Ma nonostante questo, Domenica 15 Aprile, noi di Alternapoli abbiamo deciso che ci saremo, e abbiamo deciso di parlarvene semplicemente perché, dopo aver visitato il sito www.godsparty.it, "NOI NON POSSIAMO TACERE QUELLO CHE ABBIAMO VISTO E ASCOLTATO" (ATTI 4,20).
Non certo per il sito in sé, col suo design semplice e la martellante musica di sottofondo, molto più, invece, per tutti quegli elementi che non possono far altro che incuriosire il visitatore: l’enorme timer che nella home page scandisce il tempo che manca al prossimo god’s party, le foto dei precedenti meeting, che assomigliano più ad una serata in discoteca che a un incontro di preghiera, la sezione in cui ci viene mostrata una brochure su cui viene annunciato lo special guest dell’evento, Gesù (non è un’esclamazione, è l’ospite). Ma quello che ci ha fatto incuriosire di più è stata ovviamente la sezione sulle testimonianze: decine e decine di persone infatti affermano di essere guarite miracolosamente da malattie anche gravi dopo aver partecipato ad una festa di Dio.
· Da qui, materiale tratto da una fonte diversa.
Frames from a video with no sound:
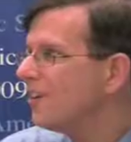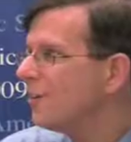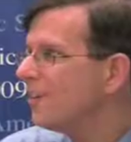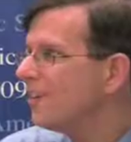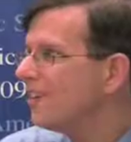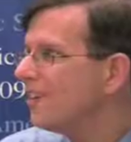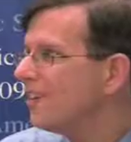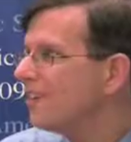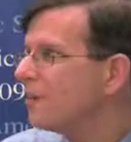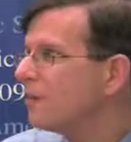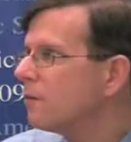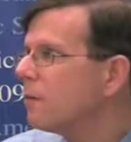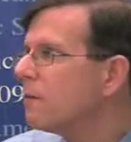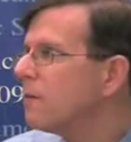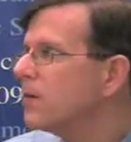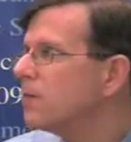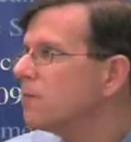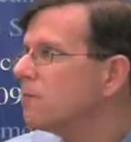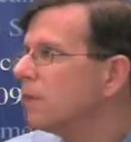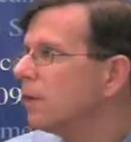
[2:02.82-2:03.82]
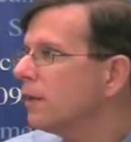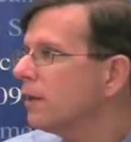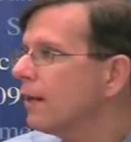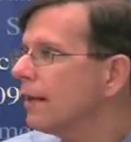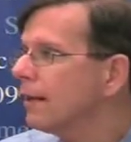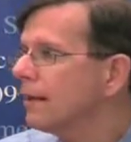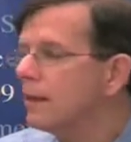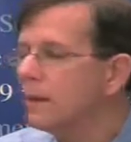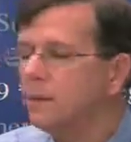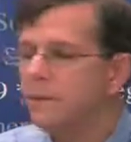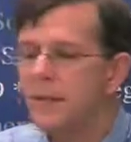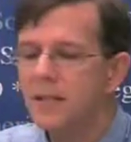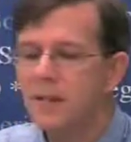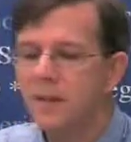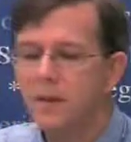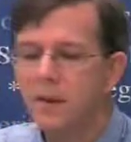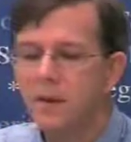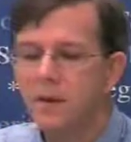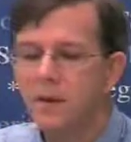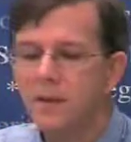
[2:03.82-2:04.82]
only, they were much more likely to be
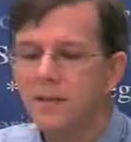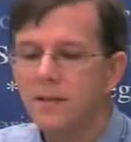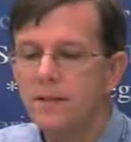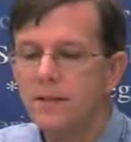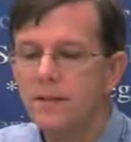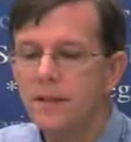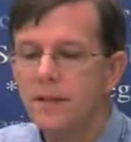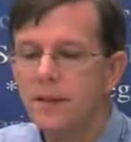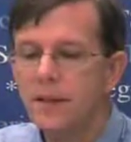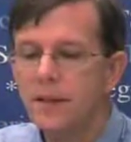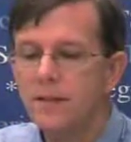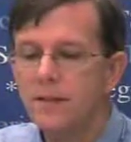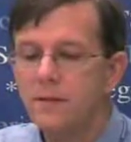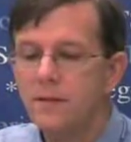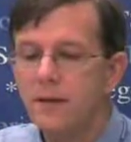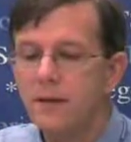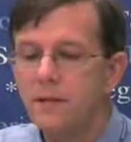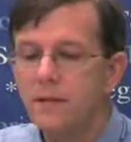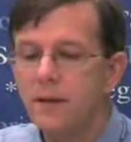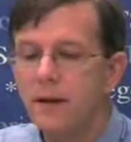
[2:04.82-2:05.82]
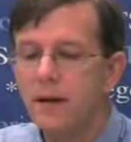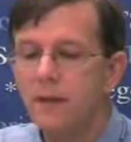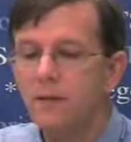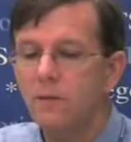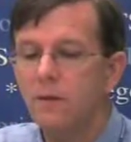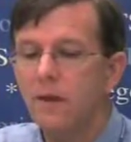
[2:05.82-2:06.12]
smokers if the mother's re-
Sarà vero? E se si, il meritò dovrà essere attribuito alla preghiera o ai balli di gruppo? E dove è possibile procurarsi le graziose magliette con su scritto “god’s party” che indossano tutti i partecipanti ritratti nelle fotografie? A questi ed altri quesiti cercheremo di rispondere noi di Alternapoli quando parteciperemo alla festa, esattamente fra 40 giorni, 7 ore e 12 minuti (figo questo timer!).